== Work to complete ==
The task calls for every entry to be printed word for word, without the images.

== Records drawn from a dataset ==
::::

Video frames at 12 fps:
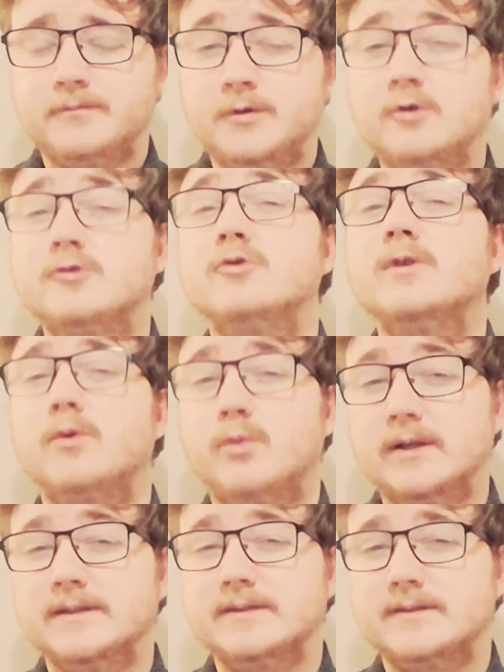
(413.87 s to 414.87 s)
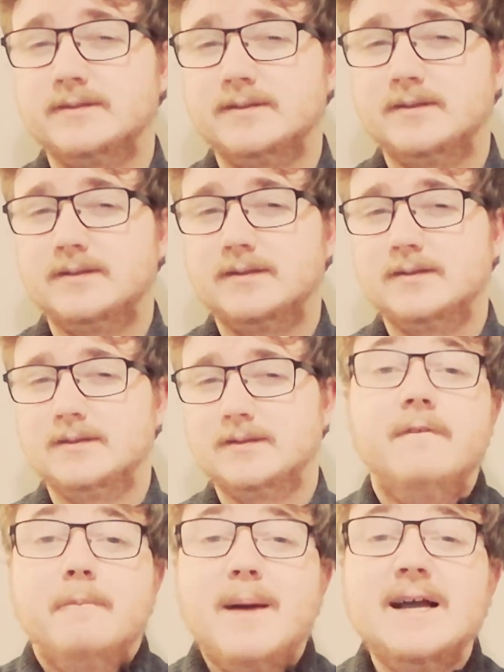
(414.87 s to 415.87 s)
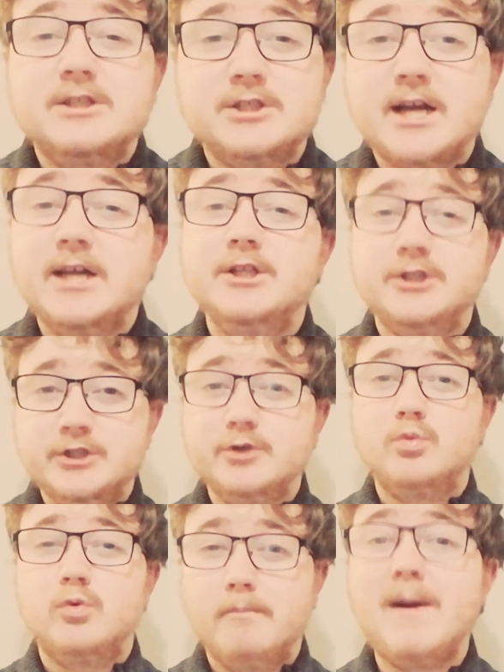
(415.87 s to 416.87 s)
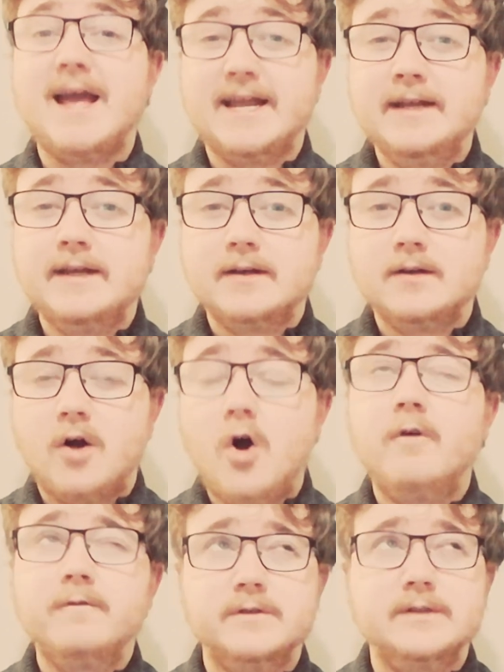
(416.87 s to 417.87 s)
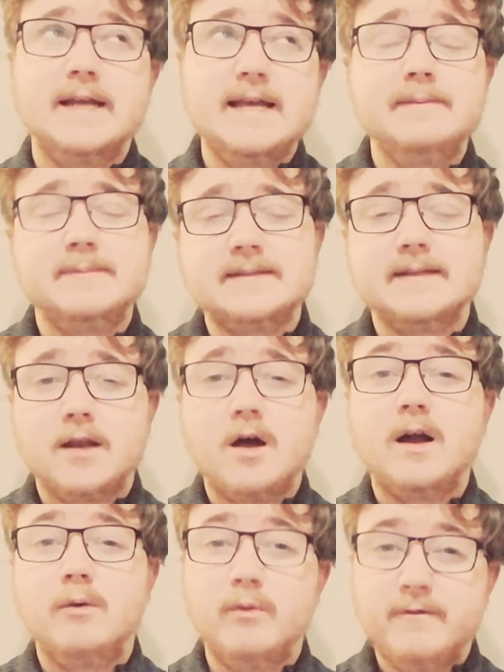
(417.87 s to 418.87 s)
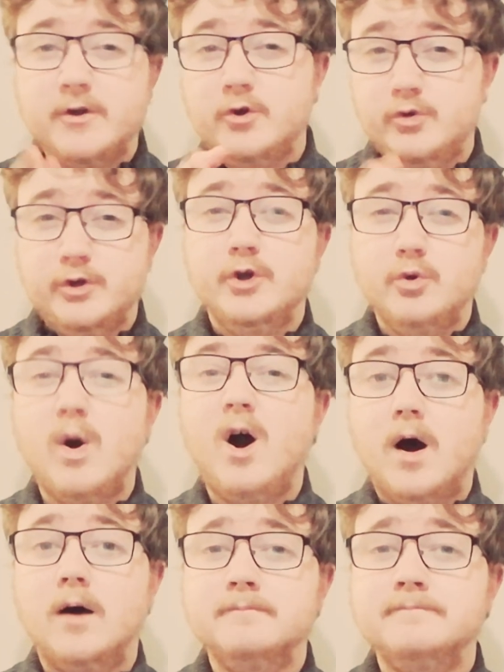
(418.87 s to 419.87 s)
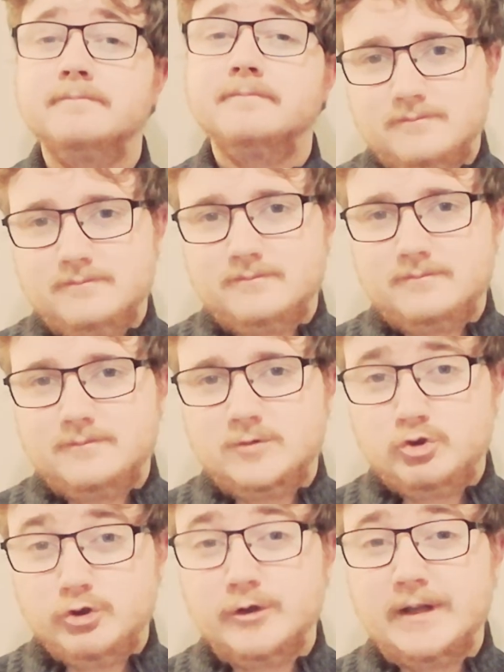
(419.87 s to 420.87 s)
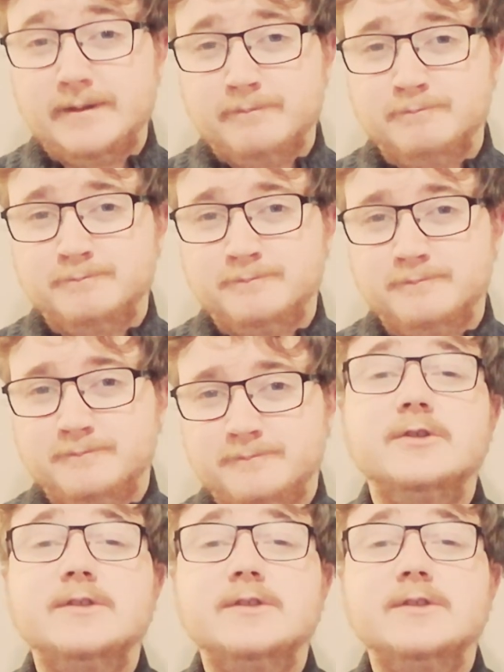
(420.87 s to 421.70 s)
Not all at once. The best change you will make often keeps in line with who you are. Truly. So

::::

== Exercise solution ==
Video frames at 12 fps:
(413.87 s to 414.87 s)
(414.87 s to 415.87 s)
(415.87 s to 416.87 s)
(416.87 s to 417.87 s)
(417.87 s to 418.87 s)
(418.87 s to 419.87 s)
(419.87 s to 420.87 s)
(420.87 s to 421.70 s)
Not all at once. The best change you will make often keeps in line with who you are. Truly. So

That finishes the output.